Task goal:
Show all lines from the records below in which the string "Silent" is present.
--------------------
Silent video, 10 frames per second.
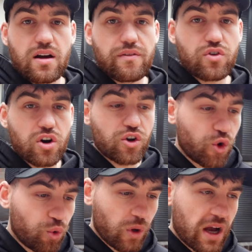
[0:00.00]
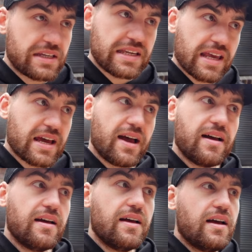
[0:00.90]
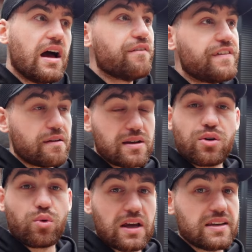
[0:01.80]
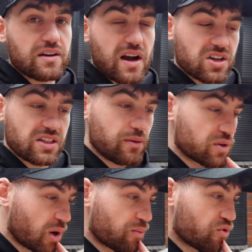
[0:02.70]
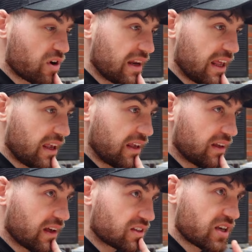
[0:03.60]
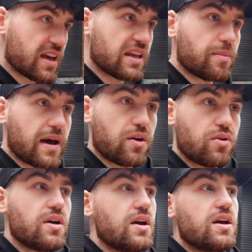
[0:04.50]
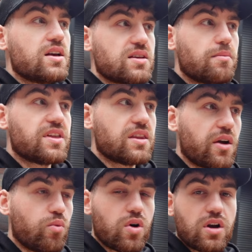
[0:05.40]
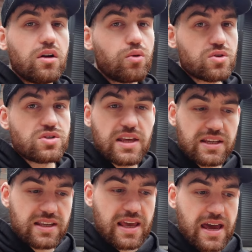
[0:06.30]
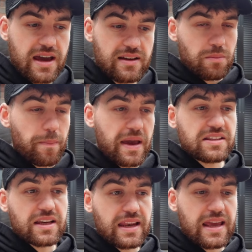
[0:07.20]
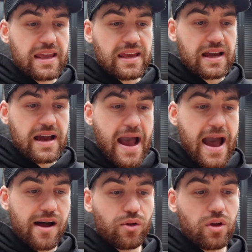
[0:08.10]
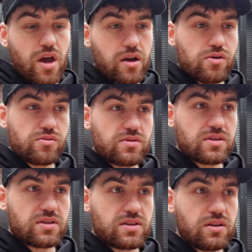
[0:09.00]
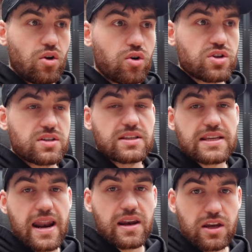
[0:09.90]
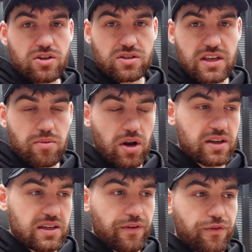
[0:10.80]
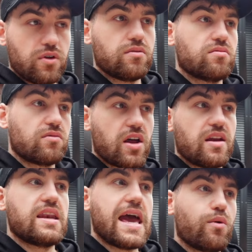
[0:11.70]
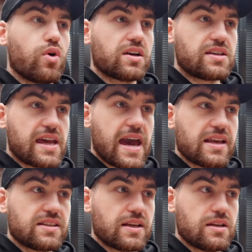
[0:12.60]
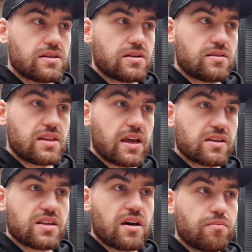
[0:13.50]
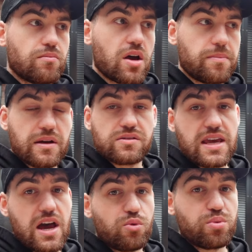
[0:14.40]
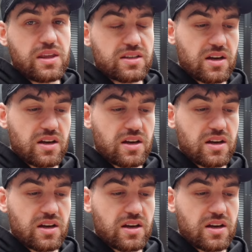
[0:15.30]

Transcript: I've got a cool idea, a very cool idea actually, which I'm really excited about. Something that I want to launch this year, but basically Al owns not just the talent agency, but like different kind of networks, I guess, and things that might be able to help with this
--------------------
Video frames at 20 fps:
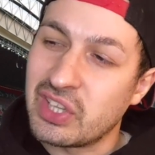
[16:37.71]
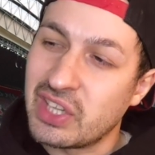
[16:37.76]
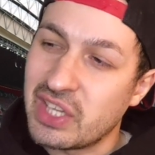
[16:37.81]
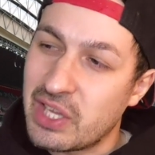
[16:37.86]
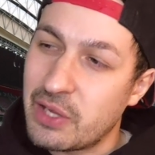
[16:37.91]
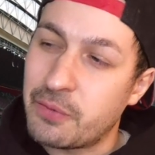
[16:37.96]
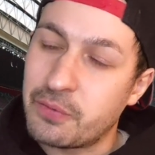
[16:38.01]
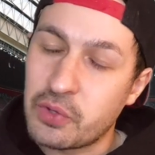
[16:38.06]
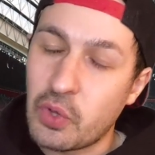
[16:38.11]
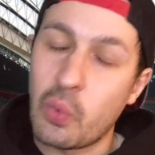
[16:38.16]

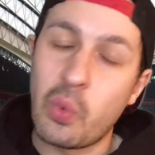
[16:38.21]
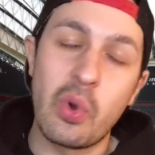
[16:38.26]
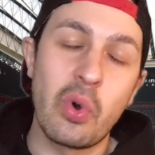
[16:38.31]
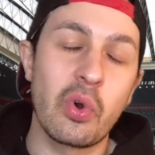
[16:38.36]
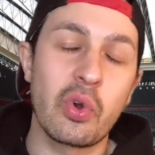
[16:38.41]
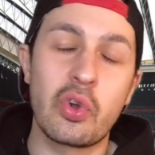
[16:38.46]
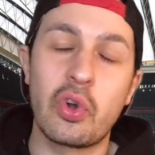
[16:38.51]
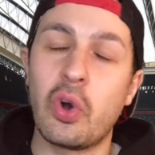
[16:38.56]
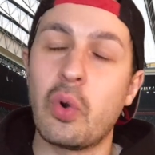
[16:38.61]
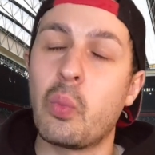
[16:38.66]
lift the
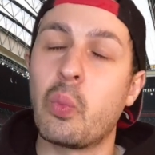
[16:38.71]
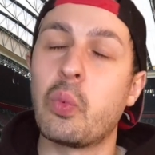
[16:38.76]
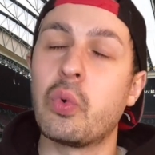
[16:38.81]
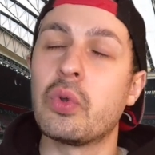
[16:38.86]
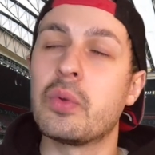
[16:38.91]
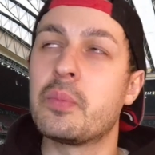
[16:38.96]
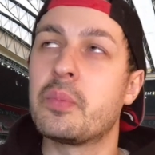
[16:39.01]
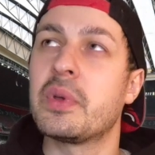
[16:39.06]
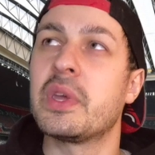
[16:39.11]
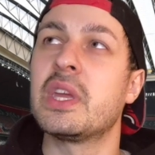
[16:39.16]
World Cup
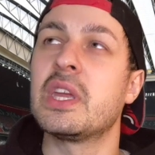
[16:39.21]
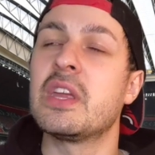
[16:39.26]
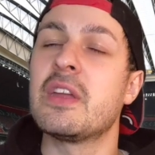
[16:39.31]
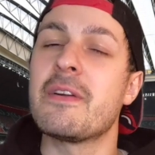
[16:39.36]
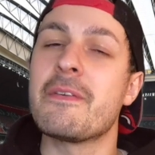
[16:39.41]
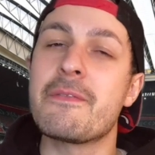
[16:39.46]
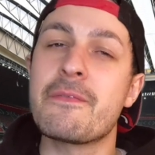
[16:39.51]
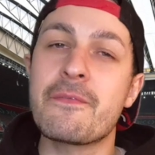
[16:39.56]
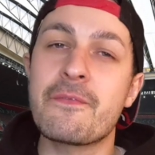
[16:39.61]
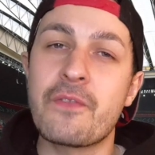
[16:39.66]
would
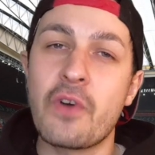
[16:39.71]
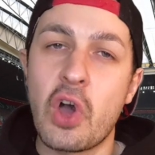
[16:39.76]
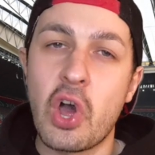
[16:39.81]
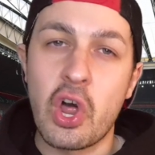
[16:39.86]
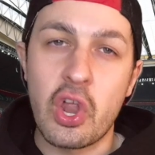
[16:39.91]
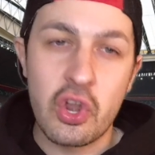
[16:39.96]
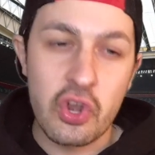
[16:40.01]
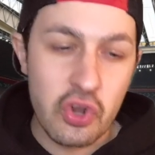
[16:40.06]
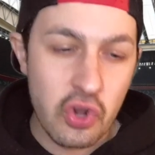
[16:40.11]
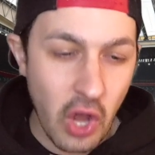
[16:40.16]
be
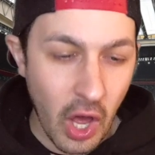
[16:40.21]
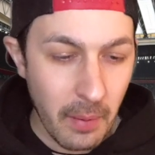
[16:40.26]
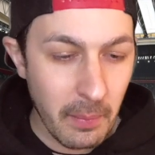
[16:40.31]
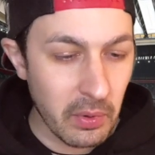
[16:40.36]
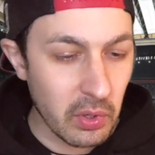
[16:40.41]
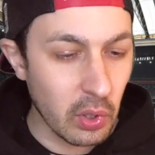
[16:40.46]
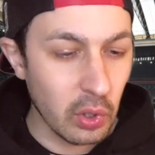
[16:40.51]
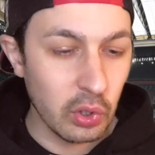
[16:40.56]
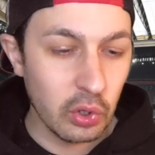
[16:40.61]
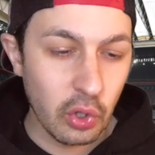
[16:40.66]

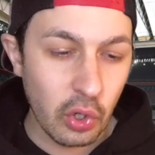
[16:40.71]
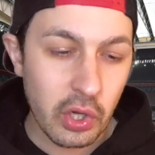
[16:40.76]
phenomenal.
--------------------
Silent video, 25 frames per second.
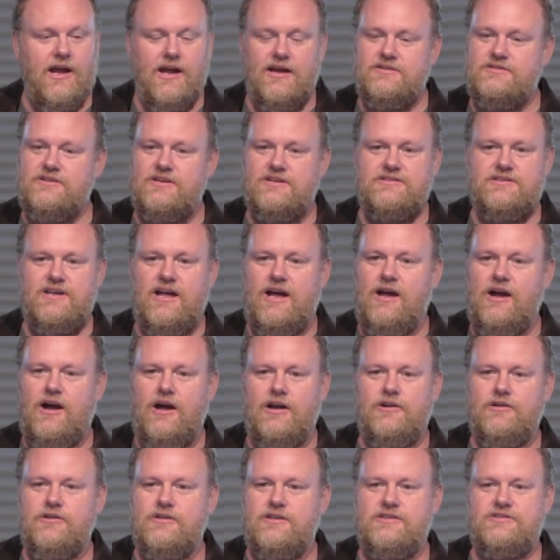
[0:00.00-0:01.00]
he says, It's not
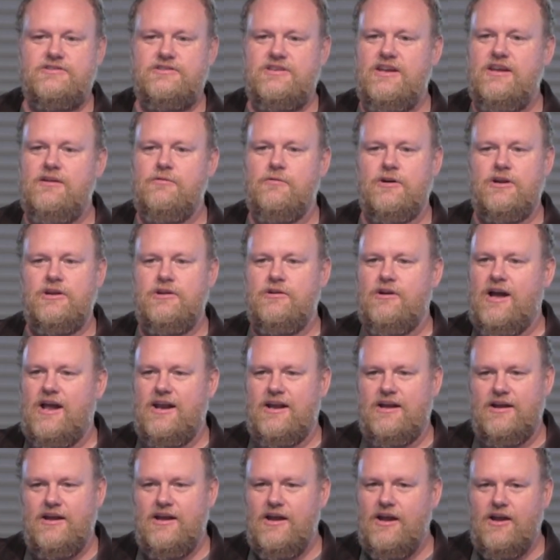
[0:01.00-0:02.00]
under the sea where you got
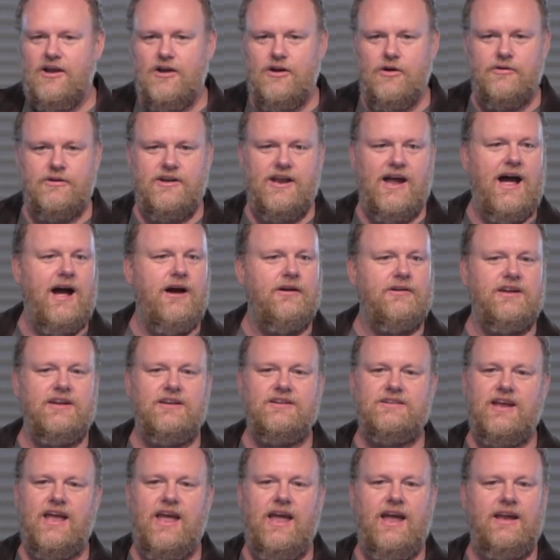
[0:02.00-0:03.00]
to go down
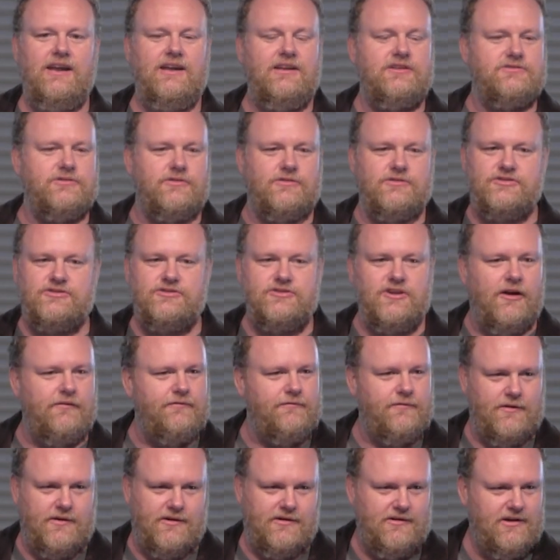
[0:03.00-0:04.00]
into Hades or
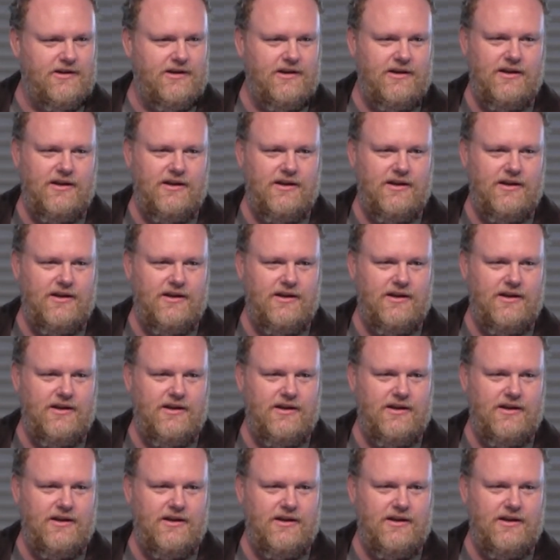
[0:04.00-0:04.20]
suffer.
--------------------
Solution for this exercise:
Silent video, 10 frames per second.
Silent video, 25 frames per second.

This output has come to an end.